Consider big data architectures when you need to:

• Store and process data in volumes too large for a traditional database.
• Transform unstructured data for analysis and reporting.
• Capture, process, and analyze unbounded streams of data in real time, or with low latency.

Components of a big data architecture


The following diagram shows the logical components that fit into a big data architecture.
Individual solutions may not contain every item in this diagram.

Most big data architectures include some or all of the following components:

Data sources:

All big data solutions start with one or more data sources. Examples include:

-Application data stores, such as relational databases.

-Static files produced by applications, such as web server log files.

-Real-time data sources, such as IoT devices.


Data storage:

Data for batch processing operations is typically stored in a distributed file store that can hold high
volumes of large files in various formats. This kind of store is often called a data lake. Options for
implementing this storage include Azure Data Lake Store or blob containers in Azure Storage.

Batch processing:

Because the data sets are so large, often a big data solution must process data files using long-
running batch jobs to filter, aggregate, and otherwise prepare the data for analysis. Usually these
jobs involve reading source files, processing them, and writing the output to new files. Options
include running U-SQL jobs in Azure Data Lake Analytics, using Hive, Pig, or custom
Map/Reduce jobs in an HDInsight Hadoop cluster, or using Java, Scala, or Python programs in an
HDInsight Spark cluster.

Real-time message ingestion:

If the solution includes real-time sources, the architecture must include a way to capture and store
real-time messages for stream processing. This might be a simple data store, where incoming
messages are dropped into a folder for processing. However, many solutions need a message
ingestion store to act as a buffer for messages, and to support scale-out processing, reliable delivery,
and other message queuing semantics. This portion of a streaming architecture is often referred to
as stream buffering. Options include Azure Event Hubs, Azure IoT Hub, and Kafka.

Stream processing:

After capturing real-time messages, the solution must process them by filtering, aggregating, and
otherwise preparing the data for analysis. The processed stream data is then written to an output
sink. Azure Stream Analytics provides a managed stream processing service based on perpetually
running SQL queries that operate on unbounded streams. You can also use open source Apache
streaming technologies like Storm and Spark Streaming in an HDInsight cluster.
Analytical data store:

Many big data solutions prepare data for analysis and then serve the processed data in a structured
format that can be queried using analytical tools. The analytical data store used to serve these
queries can be a Kimball-style relational data warehouse, as seen in most traditional business
intelligence (BI) solutions.

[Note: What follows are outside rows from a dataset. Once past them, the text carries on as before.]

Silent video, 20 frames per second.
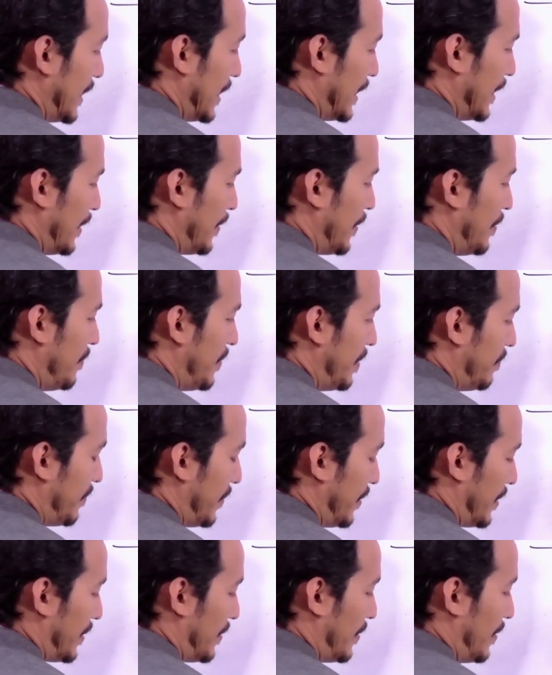
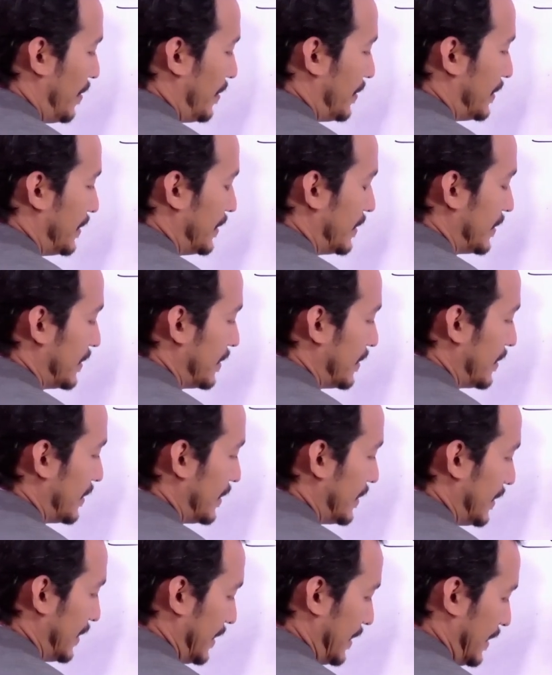remember or
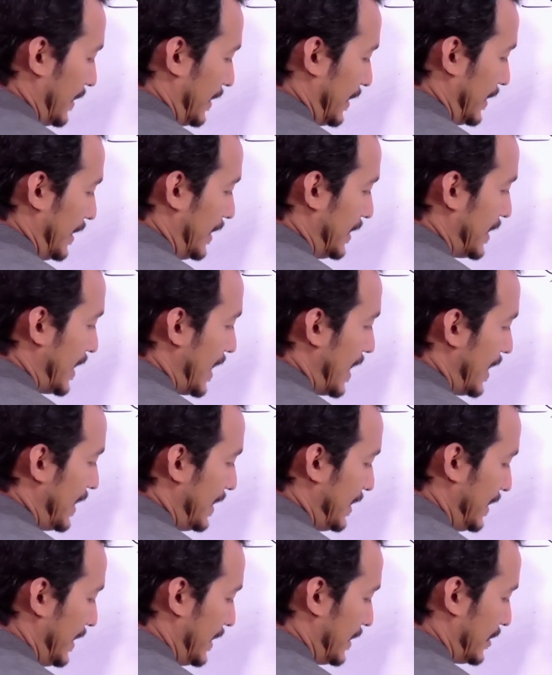get
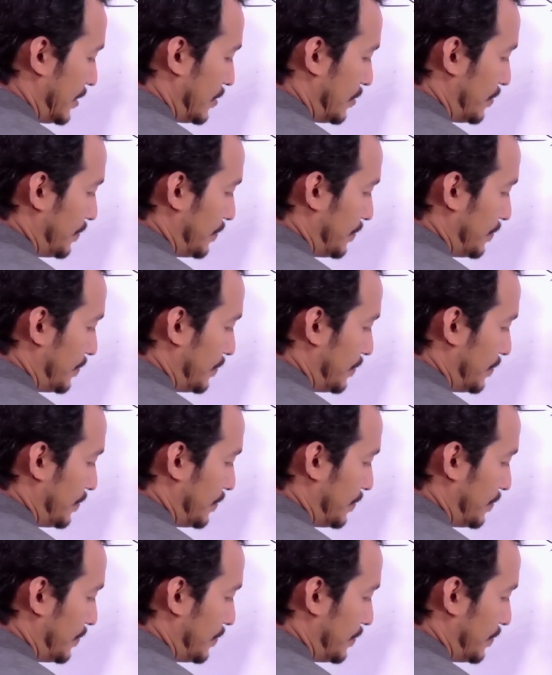ideas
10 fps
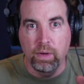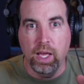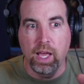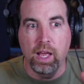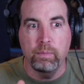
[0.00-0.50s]

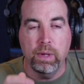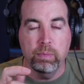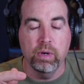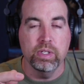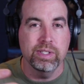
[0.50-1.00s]
And
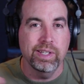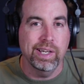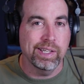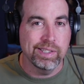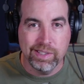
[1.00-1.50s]
people are just
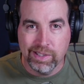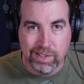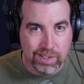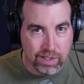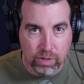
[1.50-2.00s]

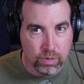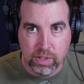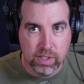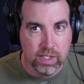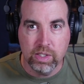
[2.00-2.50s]

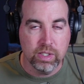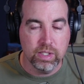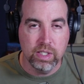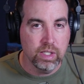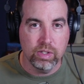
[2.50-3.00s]

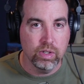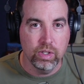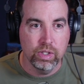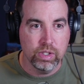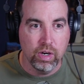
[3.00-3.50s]
sea
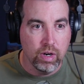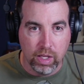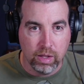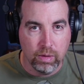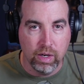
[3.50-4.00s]
turtles are
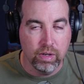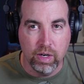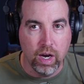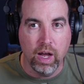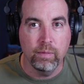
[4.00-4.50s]

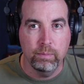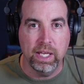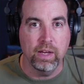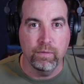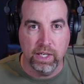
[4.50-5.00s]
not
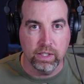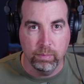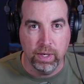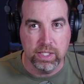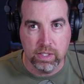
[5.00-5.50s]
being affected
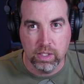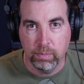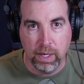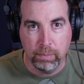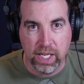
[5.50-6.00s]

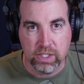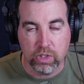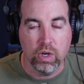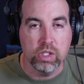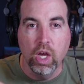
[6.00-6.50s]
by plastic
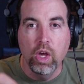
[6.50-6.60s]
straws.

Alternatively, the data could be presented through a low-latency
NoSQL technology such as HBase, or an interactive Hive database that provides a metadata
abstraction over data files in the distributed data store. Azure Synapse Analytics provides a
managed service for large-scale, cloud-based data warehousing. HDInsight supports Interactive
Hive, HBase, and Spark SQL, which can also be used to serve data for analysis.

Analysis and reporting:

The goal of most big data solutions is to provide insights into the data through analysis and
reporting. To empower users to analyze the data, the architecture may include a data modeling
layer, such as a multidimensional OLAP cube or tabular data model in Azure Analysis Services.
It might also support self-service BI, using the modeling and visualization technologies in
Microsoft Power BI or Microsoft Excel. Analysis and reporting can also take the form of
interactive data exploration by data scientists or data analysts. For these scenarios, many Azure
services support analytical notebooks, such as Jupyter, enabling these users to leverage their
existing skills with Python or R. For large-scale data exploration, you can use Microsoft R Server,
either standalone or with Spark.

Orchestration:

Most big data solutions consist of repeated data processing operations, encapsulated in workflows,
that transform source data, move data between multiple sources and sinks, load the processed data
into an analytical data store, or push the results straight to a report or dashboard. To automate these
workflows, you can use an orchestration technology such Azure Data Factory or Apache Oozie
and Sqoop.
3.TECHNOLOGY

Analytics comprises various technologies that help you get the most valued information from the
data.

Hadoop
The open-source framework is widely used to store a large amount of data and run various
applications on a cluster of commodity hardware. It has become a key technology to be used in
big data because of the constant increase in the variety and volume of data, and its distributed
computing model provides faster access to data.

Data Mining
Once the data is stored in the data management system, you can use data mining techniques to
discover the patterns which are used for further analysis and answer complex business questions.
With data mining, all the repetitive and noisy data can be removed and point out only the relevant
information that is used to accelerate the pace of making informed decisions.

Text Mining
With text mining, we can analyze the text data from the web like the comments, likes from social
media, and other text-based sources like the email; we can identify if the mail is spam. Text Mining
uses technologies like machine learning or natural language processing to analyze a large amount
of data and discover the various patterns.

Predictive Analytics
Predictive analytics uses data, statistical algorithms, and machine learning techniques to identify
future outcomes based on historical data. It’s all about providing the best future outcomes so that
organizations can feel confident in their current business decisions.
4. APPLICATIONS

The term Big Data is referred to as large amount of complex and unprocessed data. Now a day's
companies use Big Data to make business more informative and allows to take business decisions
by enabling data scientists, analytical modelers and other professionals to analyse large volume of
transactional data. Big data is the valuable and powerful fuel that drives large IT industries of the
21st century. Big data is a spreading technology used in each business sector.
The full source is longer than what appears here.